— DATASET EXTRACT —
┌────────

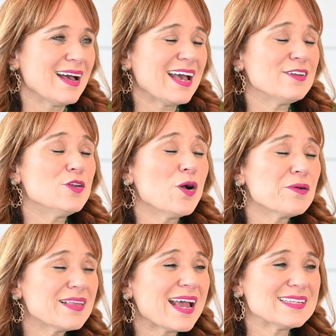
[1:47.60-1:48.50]
I
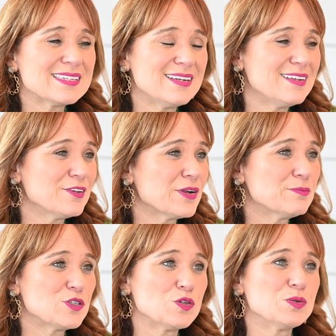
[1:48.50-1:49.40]
know that as an
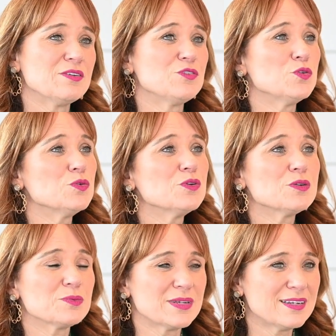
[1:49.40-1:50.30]
Enneagram 2, if you
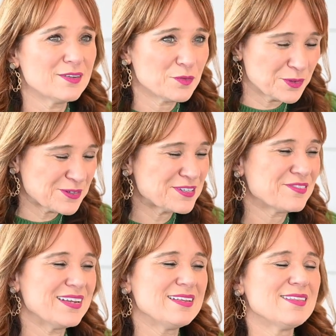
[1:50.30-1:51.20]
could rid the world
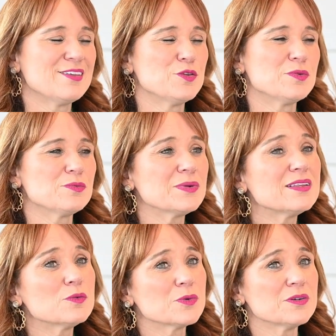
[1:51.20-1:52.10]
of anything, you would
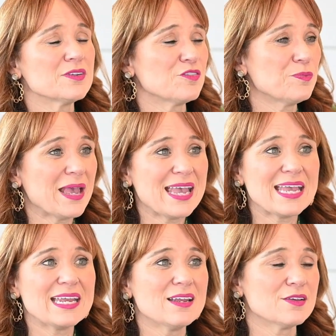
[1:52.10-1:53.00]
rid the world of
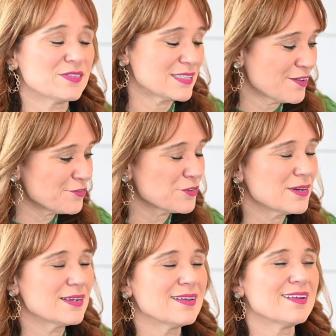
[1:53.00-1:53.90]
pain, of
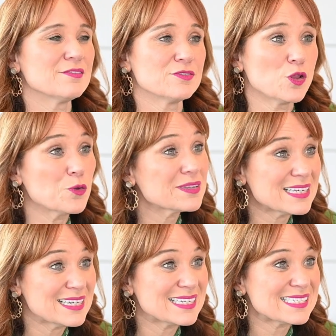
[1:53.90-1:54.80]
suffering, and of
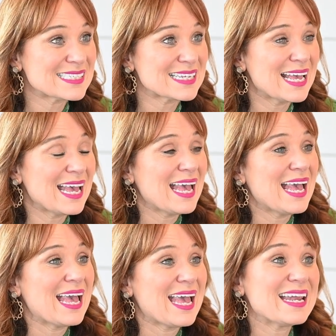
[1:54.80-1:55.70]
loneliness.
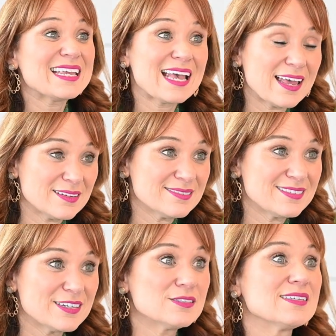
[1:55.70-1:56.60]
And again,
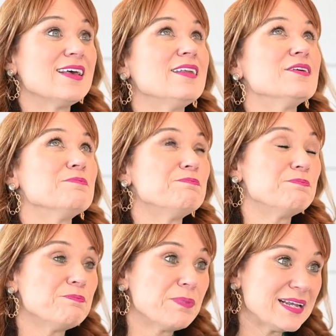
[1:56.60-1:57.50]
there's an
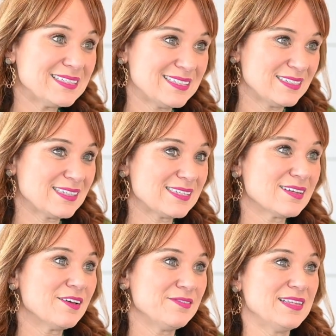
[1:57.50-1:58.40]
abundance
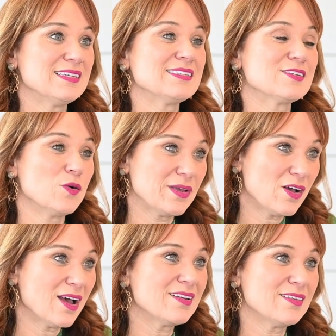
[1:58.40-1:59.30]
of this
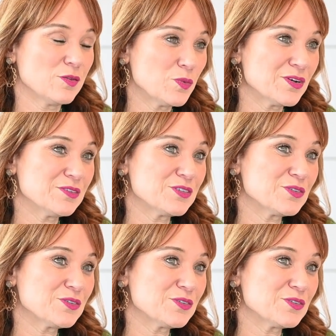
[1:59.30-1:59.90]
going on in the world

└────────

— YOUR OBJECTIVE —
Your task is to return the entries above exactly, with no pictures.

— OUTPUT FOR THIS EXERCISE —
[1:47.60-1:48.50]
I
[1:48.50-1:49.40]
know that as an
[1:49.40-1:50.30]
Enneagram 2, if you
[1:50.30-1:51.20]
could rid the world
[1:51.20-1:52.10]
of anything, you would
[1:52.10-1:53.00]
rid the world of
[1:53.00-1:53.90]
pain, of
[1:53.90-1:54.80]
suffering, and of
[1:54.80-1:55.70]
loneliness.
[1:55.70-1:56.60]
And again,
[1:56.60-1:57.50]
there's an
[1:57.50-1:58.40]
abundance
[1:58.40-1:59.30]
of this
[1:59.30-1:59.90]
going on in the world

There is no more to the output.